The post-war years also centered on development of mills along the Mississippi River in what would become Minneapolis, Minn.
A visionary, Cadwallader bought 89 acres there along the west side of St. Anthony Falls for a dam and canal to harness water power. A series of mills followed, grinding wheat and milling flour needed to feed not only America, but the world.
The years 1870 to 1880 “saw a revolution in the milling industry, with Washburn’s people and Washburn’s investors at the head of every development,” Kelsey writes in the book.
Cadwallader, who embraced innovation that made milling safer and more efficient, also got into the business of building railroads to transport grain.

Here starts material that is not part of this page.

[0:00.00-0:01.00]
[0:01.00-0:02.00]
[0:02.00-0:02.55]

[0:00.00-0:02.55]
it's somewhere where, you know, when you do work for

Known as an exceptionally honest, hard-working leader, Cadwallader focused on business opportunities throughout his life. His wife suffered from depression and was hospitalized for years, which led to their two daughters being raised by grandparents on the East Coast. He had few good friends, but was close to his brothers.

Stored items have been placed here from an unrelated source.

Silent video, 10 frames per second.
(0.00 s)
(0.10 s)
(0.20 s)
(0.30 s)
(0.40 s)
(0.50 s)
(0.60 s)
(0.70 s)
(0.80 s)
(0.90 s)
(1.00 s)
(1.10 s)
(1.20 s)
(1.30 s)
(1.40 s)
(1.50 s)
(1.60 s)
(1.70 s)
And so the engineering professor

In fact, in their younger days, three Washburn brothers (Cadwallader of Wisconsin, Israel Jr. of Maine and Elihu of Illinois) all served together in the U.S. House of Representatives.
At Lincoln's inaugural; a pallbearer
Fiercely anti-slavery, six of the seven Washburn brothers traveled to Washington in 1861 to see an event they all had worked hard for – the inauguration of President Lincoln. Because of his role in Illinois politics, Elihu was particularly close to Lincoln, delivering political support and providing Illinois troops during the war.
Elihu, known as the "Watchdog of the Treasury," also was an early supporter of Gen. Ulysses S. Grant, securing spots for him and smoothing over the missteps of the brilliant, reputedly hard-drinking leader of the Union forces.
At the end of the war, Grant, a future president of the United States, provided a cavalry escort so that Elihu could witness the surrender ceremony. He was the only civilian to stand with Union soldiers under Maine’s General Joshua Chamberlain, who presided over the surrender of the Confederate infantry at Virginia's Appomattox Court House west of Richmond on April 12, 1865.
The end of the war on April 9 was followed less than a week later by Lincoln’s assassination. Elihu accompanied Lincoln’s body in the long cortege across the country to a graveside ceremony in Illinois. He served as a pallbearer as the 16th president was laid to rest in Springfield, Ill.